Science so often lives in silos, or perhaps more accurately silos of Babel. We sit in our offices, ignoring a great deal of what is happening down the corridor from us, let alone in the building next door or the one on the other side of the campus. A lot of this is down to inertia, and the academic culture of mistrust. But a great deal of the problem is down to the technical languages that, over the years, we become fluent in, and as we do so we shut out those other scientists who may actually be talking about something very similar, just in a complementary language.
The self-assembling brain is a book unlike any other that I’ve read, in that it is very explicitly trying to deal with this problem. The topic is that of the creation of the physical structures in the brain during, particularly, development. It asks the question how neurons wire up correctly given the very limited genetic information that encodes for the development of the brain. This is a fascinating question in itself, but the book asks how different scientific disciplines who may be interested in this question can complement each other.
The book is written as a series of 10 lectures, covering different aspects of the question, and in between is a dialogue between a neuroscientist, a robotics engineer, a developmental geneticist and an AI researcher who discuss the lectures, and uncover their own biases as well as areas of knowledge and interest. Unlike in the dialogues in, for instance, Hofstadter’s books (which themselves are wonderful), these dialogues are based on the real coming together of such scientists in an exercise for which the book is essentially a sort of conference proceedings.
The book deals with information theory, genetics, algorithmic growth, evolutionary programming, biochemistry, questions of scale, development and function, AI and more. And each one is done in a way that each of the scientists can grasp, being as they are, not experts in the particular realm, but who have their own foundation and language with which to construct each of the ideas in these areas.
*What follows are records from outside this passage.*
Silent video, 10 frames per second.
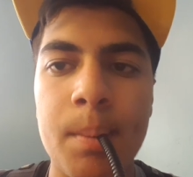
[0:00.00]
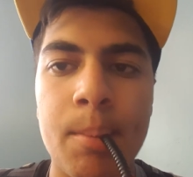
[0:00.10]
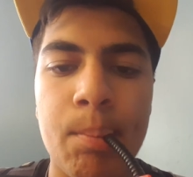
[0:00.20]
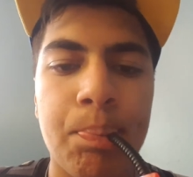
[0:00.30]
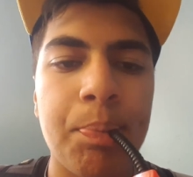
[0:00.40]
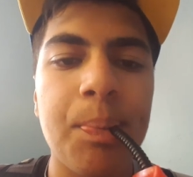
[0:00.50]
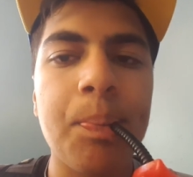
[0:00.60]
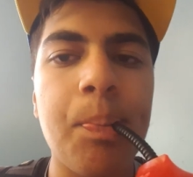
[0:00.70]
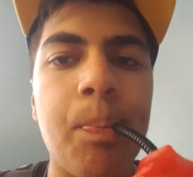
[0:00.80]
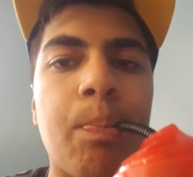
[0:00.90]
not.
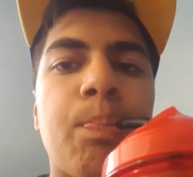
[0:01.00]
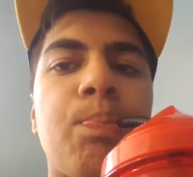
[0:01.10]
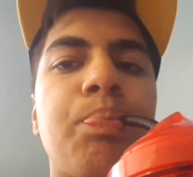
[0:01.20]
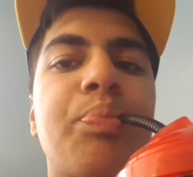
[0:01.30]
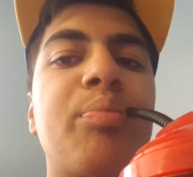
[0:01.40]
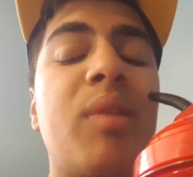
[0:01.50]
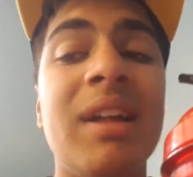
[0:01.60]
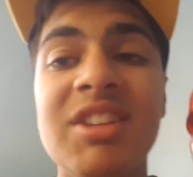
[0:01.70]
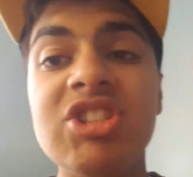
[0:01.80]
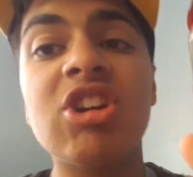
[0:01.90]

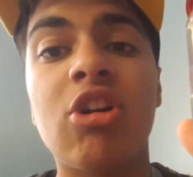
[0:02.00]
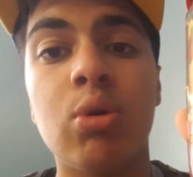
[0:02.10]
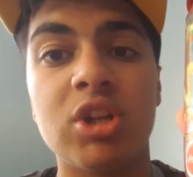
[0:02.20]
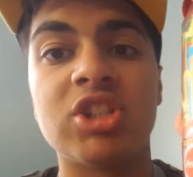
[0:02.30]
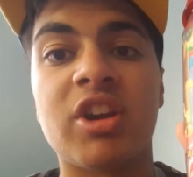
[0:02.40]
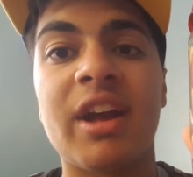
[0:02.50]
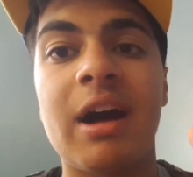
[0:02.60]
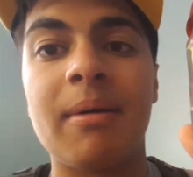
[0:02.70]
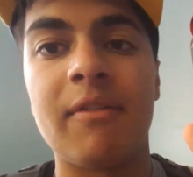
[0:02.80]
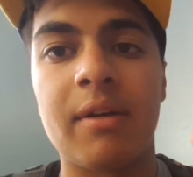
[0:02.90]
This is the coolest looking
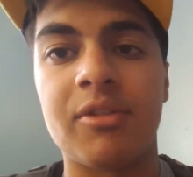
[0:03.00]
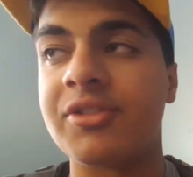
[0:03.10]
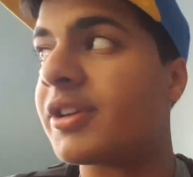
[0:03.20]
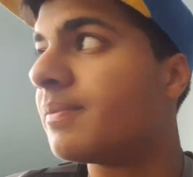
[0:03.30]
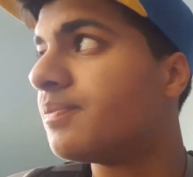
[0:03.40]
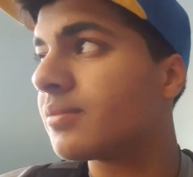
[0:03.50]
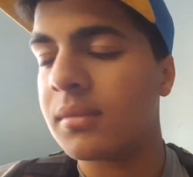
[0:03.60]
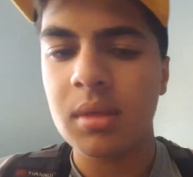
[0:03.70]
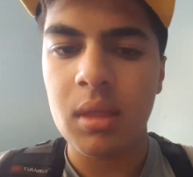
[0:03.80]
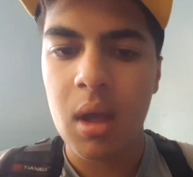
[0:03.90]
cup I've ever seen.
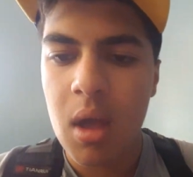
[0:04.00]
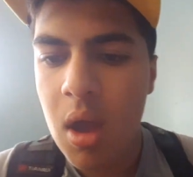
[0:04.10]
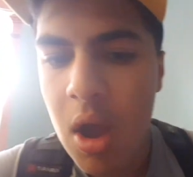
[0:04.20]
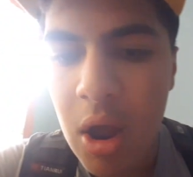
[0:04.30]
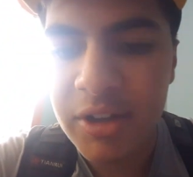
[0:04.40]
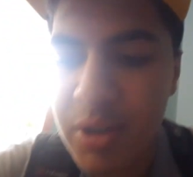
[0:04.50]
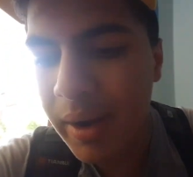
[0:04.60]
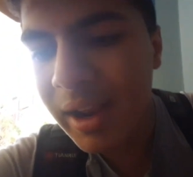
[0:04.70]
And so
I believe that particular right now, where we are in the midsts, or perhaps beginnings, of a massive acceleration in AI, and treading on the first steps of potentially AGI, that it is vital that scientists from these areas really can talk to each other to figure out what is going on and the potential dangers.
The topic of the brain is a clear one where there are many people from different areas interested in the question, but the same must be true of many areas of science, and beyond, where the spreading of ideas between disciplines can only yield fruitful outcomes.
The writing itself is very clear, and the lectures go deep enough into each topic that you come away feeling that your appetite has been whetted but wanting to know more, and there is a healthy bibliography for each which one is very tempted to dive into.
Overall I hugely enjoyed this book, tearing through it in a day spent in a cafe, with bewildered waiters around me wondering how someone can spend that long engrossed in one book. For anyone interested in the brain, or AI, or any of the myriad of branches and subbranches of each, I would highly recommend this!